(Stored data)

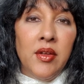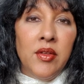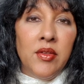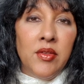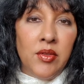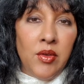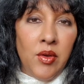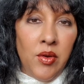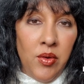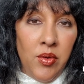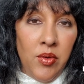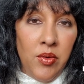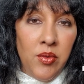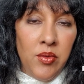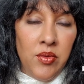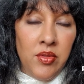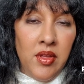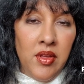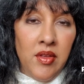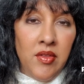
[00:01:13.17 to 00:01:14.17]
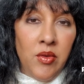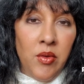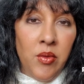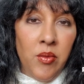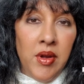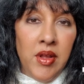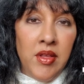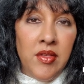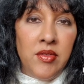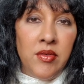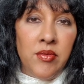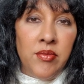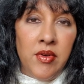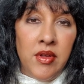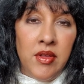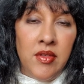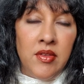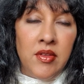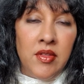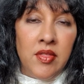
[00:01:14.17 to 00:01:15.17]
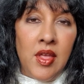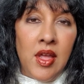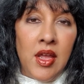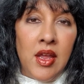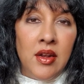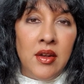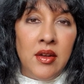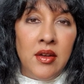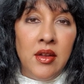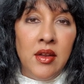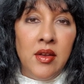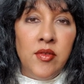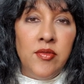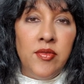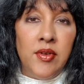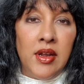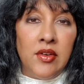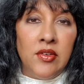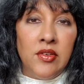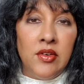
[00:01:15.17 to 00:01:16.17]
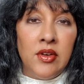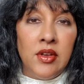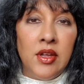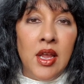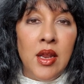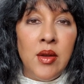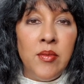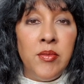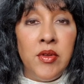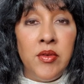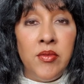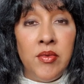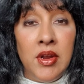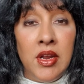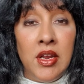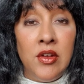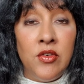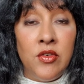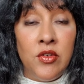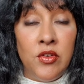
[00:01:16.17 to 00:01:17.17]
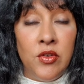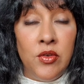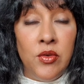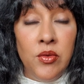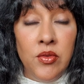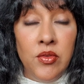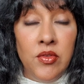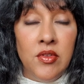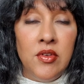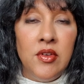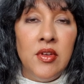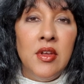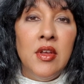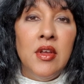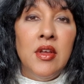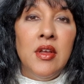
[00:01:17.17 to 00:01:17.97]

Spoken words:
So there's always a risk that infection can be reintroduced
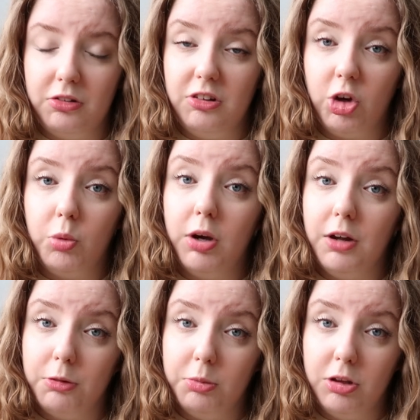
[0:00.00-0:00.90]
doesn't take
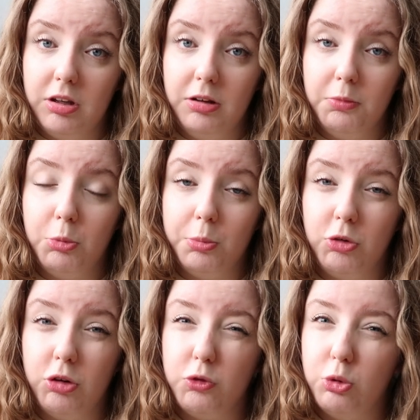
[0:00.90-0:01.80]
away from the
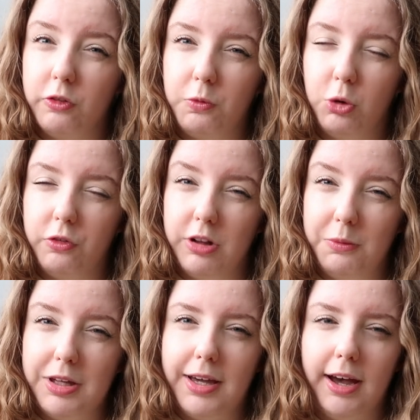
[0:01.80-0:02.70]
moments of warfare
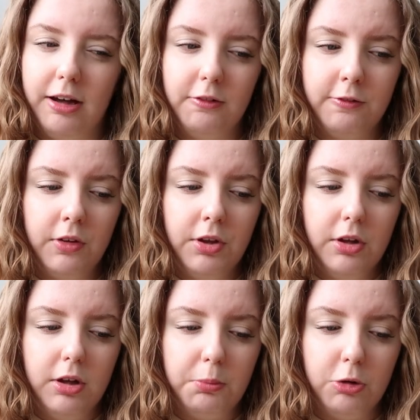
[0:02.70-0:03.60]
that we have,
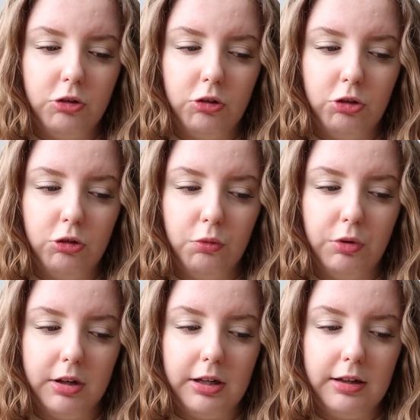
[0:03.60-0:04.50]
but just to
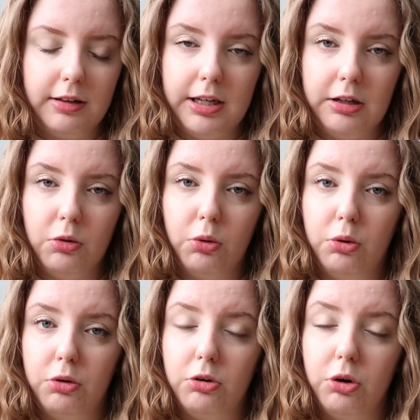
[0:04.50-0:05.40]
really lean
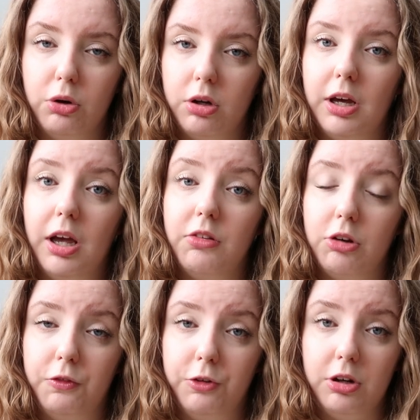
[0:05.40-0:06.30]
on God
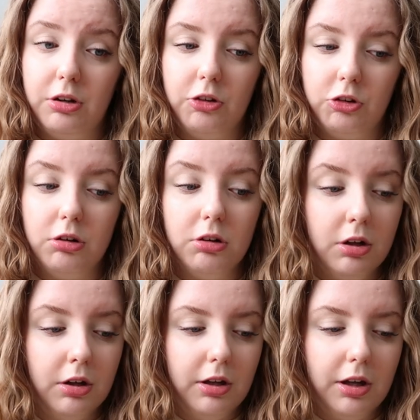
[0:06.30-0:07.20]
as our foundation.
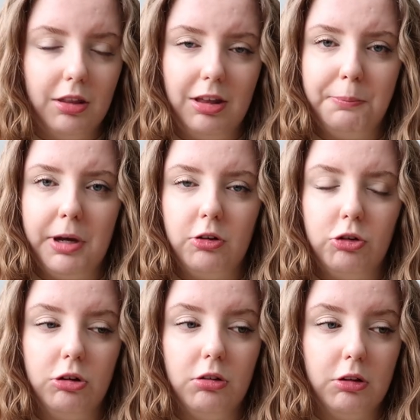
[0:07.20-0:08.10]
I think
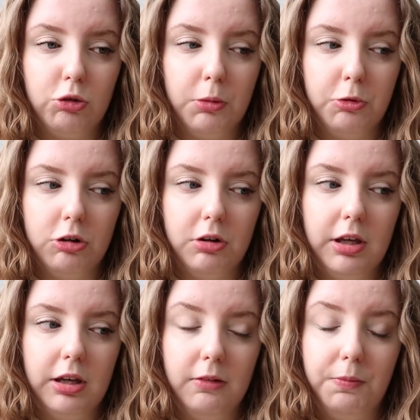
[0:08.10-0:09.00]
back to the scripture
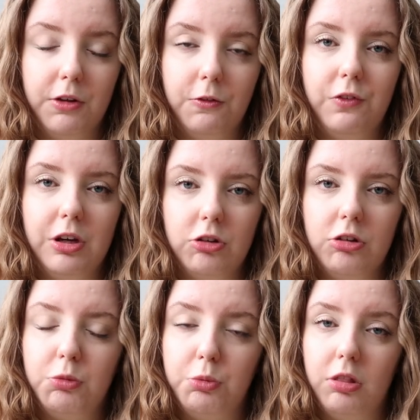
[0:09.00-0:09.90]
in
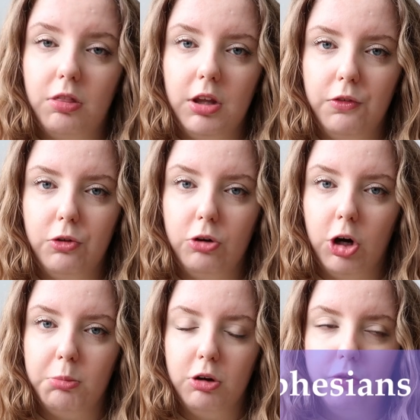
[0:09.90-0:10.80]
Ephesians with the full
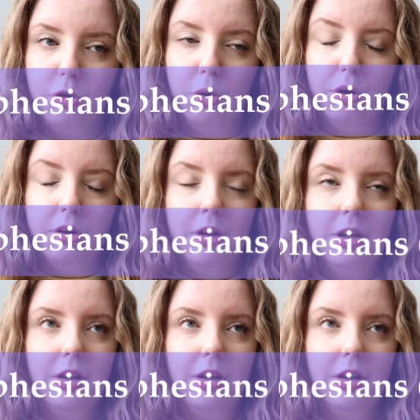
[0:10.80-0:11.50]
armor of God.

→ Exercise goal: Transcribe the records above exactly and drop every picture.

→ Solution for this task:
[00:01:13.17 to 00:01:14.17]
[00:01:14.17 to 00:01:15.17]
[00:01:15.17 to 00:01:16.17]
[00:01:16.17 to 00:01:17.17]
[00:01:17.17 to 00:01:17.97]

Spoken words:
So there's always a risk that infection can be reintroduced
[0:00.00-0:00.90]
doesn't take
[0:00.90-0:01.80]
away from the
[0:01.80-0:02.70]
moments of warfare
[0:02.70-0:03.60]
that we have,
[0:03.60-0:04.50]
but just to
[0:04.50-0:05.40]
really lean
[0:05.40-0:06.30]
on God
[0:06.30-0:07.20]
as our foundation.
[0:07.20-0:08.10]
I think
[0:08.10-0:09.00]
back to the scripture
[0:09.00-0:09.90]
in
[0:09.90-0:10.80]
Ephesians with the full
[0:10.80-0:11.50]
armor of God.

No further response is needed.